Нужен был дождь. Странная все-таки штука. У нас дома был барометр. У Феди тоже. Сложный заграничный прибор, соединяющий барометр, термометр, часы и приспособление для измерения влажности воздуха — я забыл, как оно называется, — стоял на столе у Анатолия Петровича. И никто, по-моему, никогда на эти барометры не смотрел — только во время дождя глянешь иной раз, не поворачивает ли стрелка на «ясно». У нас был старый барометр, еще с «ятями», и была на нем, на самом конце шкалы, удивительная надпись: «Великая сушь». Стрелка к ней на моей памяти никогда не подходила. Но сейчас здесь стояла настоящая «великая сушь», и во всем селе — я интересовался — не было ни одного барометра.
Я невольно присматривался к приметам, какие запомнились мне из книг и из тех разделов журналов, которые называются «Прочти, это интересно». Впрочем, твердо я помнил только, что ласточки перед дождем летают у самой земли.
Но я не знал, обещают ли дождь ласточки, когда летают низко над водой, а над берегом сразу взмывают вверх, выше деревьев. Вообще эти ласточки вели себя как чайки — они даже задевали грудью о воду и совершенно не боялись, что утонут. А ведь ласточки, по-моему, плавать не умеют. Тысячи ласточек сновали над водой, пролетали перед самым лицом так, что, казалось, их можно схватить рукой, петляли в воздухе, делали «бочки», «развороты», «иммельманы» и вообще показывали все фигуры высшего пилотажа, какие делают в день авиационного праздника только самые лучшие летчики.
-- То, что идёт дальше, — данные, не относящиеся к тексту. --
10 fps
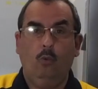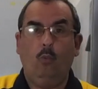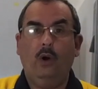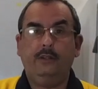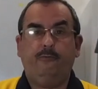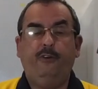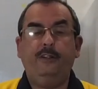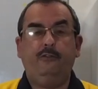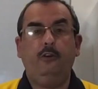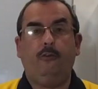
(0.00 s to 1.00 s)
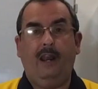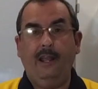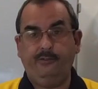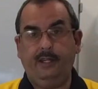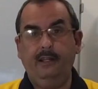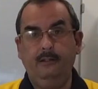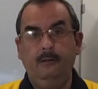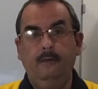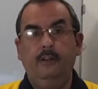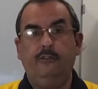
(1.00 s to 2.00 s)
what fits your lifestyle,
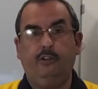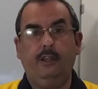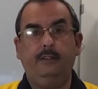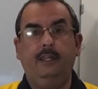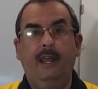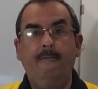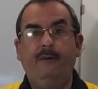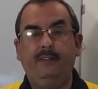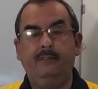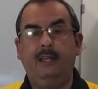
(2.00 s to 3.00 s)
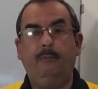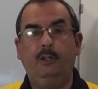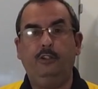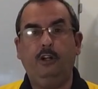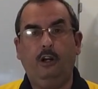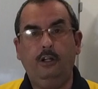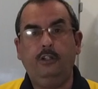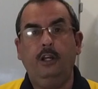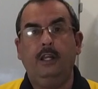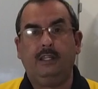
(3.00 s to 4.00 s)
so that the Enphase Ensemble in Charge
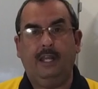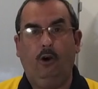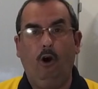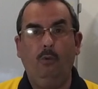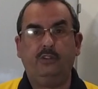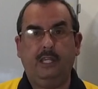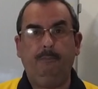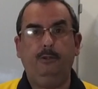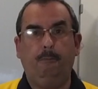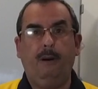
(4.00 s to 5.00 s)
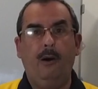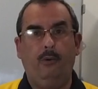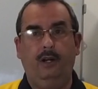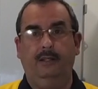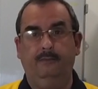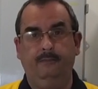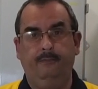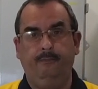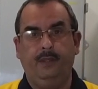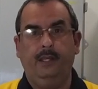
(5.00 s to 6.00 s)
can always keep your power on.
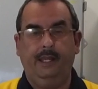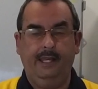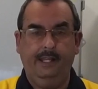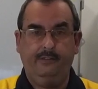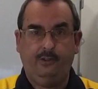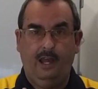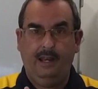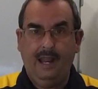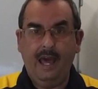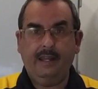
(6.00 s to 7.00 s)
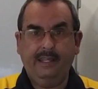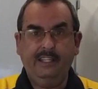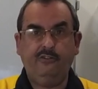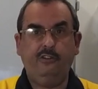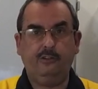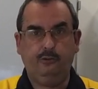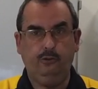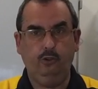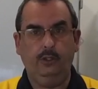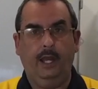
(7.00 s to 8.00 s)
It is a lot easier to
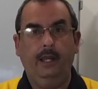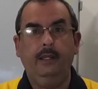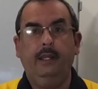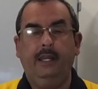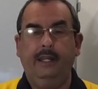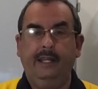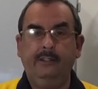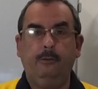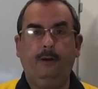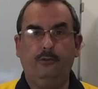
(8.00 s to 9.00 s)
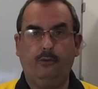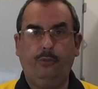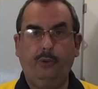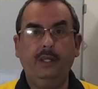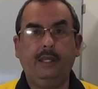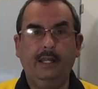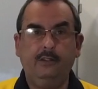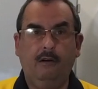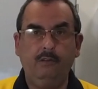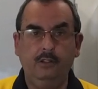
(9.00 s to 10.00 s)
do that in intervals of 3
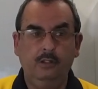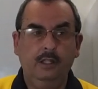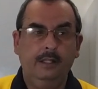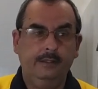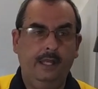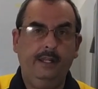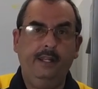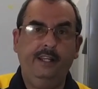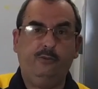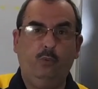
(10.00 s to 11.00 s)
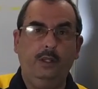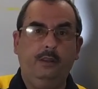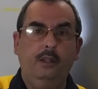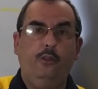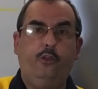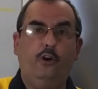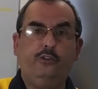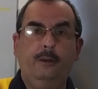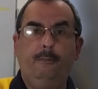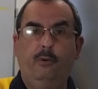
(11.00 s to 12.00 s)
kW than it is with
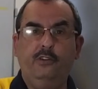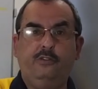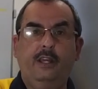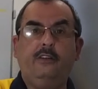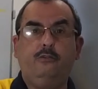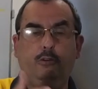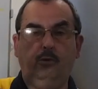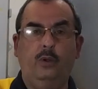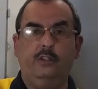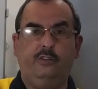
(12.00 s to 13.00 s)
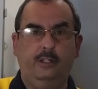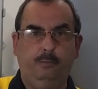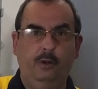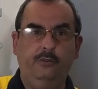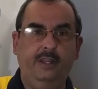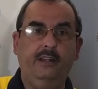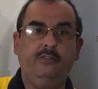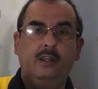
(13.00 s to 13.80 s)
13.6 to 26.6,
Наш челнок был выдолблен из целого ствола дерева и насквозь просмолен. Вначале мне показалось, что при первом же неосторожном движении он перевернется, но потом я убедился, что он достаточно устойчив, если, конечно, не делать слишком резких движений. Люда сидела на сене, на носу, лицом ко мне, а я медленно греб коротким тяжелым веслом, которое все время норовило выскользнуть из рук.
На гладкой поверхности воды вдруг появилась рваная линия. Она потянулась к нашему челноку, в стороны от нее расходились мелкие волны. Линия приблизилась, и я увидел, что это плывет рыба, рассекая носом самый верхний слой воды. Рыба ткнулась в борт челнока. Я наклонился, подхватил ее, она забилась у меня в руках, затрепыхалась и упала на сено. Она была холодного алюминиевого цвета и размером немного побольше ладони.